Cap Finistère : Si on prend un peu de recul, a-t-on déjà connu une période, dans l’histoire contemporaine, où la Gauche était aussi unie que maintenant ?
Gilles Candar : Oui. Il ne faut pas exagérer non plus la solidité ou la profondeur de l’unité actuelle. C’est un commencement et les commencements sont fragiles. Mais enfin, la plupart des partis de Gauche ont pu passer un accord électoral difficile, puisque débouchant sur des candidatures uniques, dès le premier tour, ce qui ne s’était jamais fait pour des Législatives, et un programme « partagé » de gouvernement, assez complet et précis, actant accords et désaccords. L’union n’est pas totale : le Parti Radical de Gauche d’un côté, le NPA de l’autre restent à l’écart, mais la plupart des candidatures dissidentes ou d’opposition à la NUPES ont échoué à Gauche (quatre députés, élus sur cette base, dont un sortant, David Habib dans les Pyrénées-Atlantiques, qui avait été un peu contraint à la dissidence, puisque non représenté). La Gauche est donc bien unie pour l’essentiel et un intergroupe devrait fonctionner, permettant sans doute d’approfondir cette union et d’améliorer l’entente entre les groupes. Ne dissimulons pas les difficultés de la tâche : l’union a permis de gagner ou de conserver des sièges, mais la Gauche reste à peu près à six millions de voix pour l’essentiel. Les électeurs partis vers En marche ne sont pas revenus en masse et l’Extrême-droite a gagné plus de deux millions de voix, passant en gros de trois à six millions de voix. C’est la raison profonde de son succès en sièges, au-delà des très médiocres reports de voix entre Gauche, Centre et Droite face à elle.
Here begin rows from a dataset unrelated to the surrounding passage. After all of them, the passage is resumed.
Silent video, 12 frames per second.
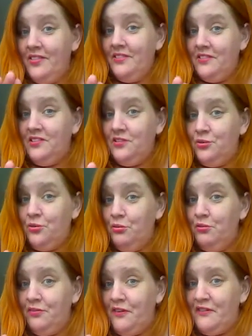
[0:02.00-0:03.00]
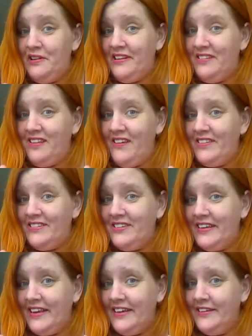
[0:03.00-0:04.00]
This is all very
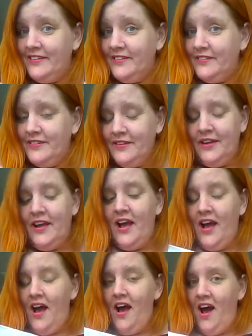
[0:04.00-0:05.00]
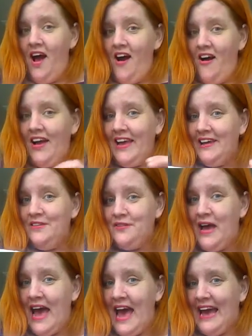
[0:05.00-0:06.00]
exciting. I have
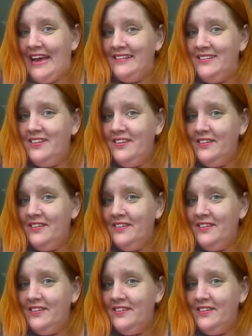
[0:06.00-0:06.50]
had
Cap Finistère : Que nous apprend l’histoire sur les relations entre les formations de Gauche ? Quels sont les ingrédients d’une union durable ? Et, a contrario, quels sont les écueils qu’il faut éviter ?
Gilles Candar : Peut-on vraiment dire que l’histoire apprend quelque chose ? Elle met en garde en tout cas. Les périodes d’union sont fructueuses pour la Gauche, et, me semble- t-il, pour la société, permettant souvent des réformes importantes. Elles se brisent souvent sur des questions de politique internationale, qui n’aident pas à son rassemblement, c’est le moins qu’on puisse dire. Il faut à la fois que chaque partenaire soit respecté, sinon la logique de jouer la défaite pour éviter au moins le succès du partenaire abusif, devient évidemment trop tentante, et que soit reconnue une autorité d’animation et de coordination. Blum, Mitterrand, Jospin ont su jouer ce rôle. Rien n’a jamais été parfait, mais Mitterrand a nommé Mauroy, puis Rocard premiers ministres alors qu’ils s’étaient opposés à lui dans des batailles internes, a nommé des ministres communistes ou venant du PSU, ainsi que d’anciens gaullistes et de premiers écologistes. Jospin a confié d’importants ministères à Chevènement, puis à Fabius et à Lang (et même à Mélenchon), aux Communistes et aux Écologistes. L’union est difficile. Elle est un combat qui doit pouvoir être mené avec tact, mesure et, si possible, amitié.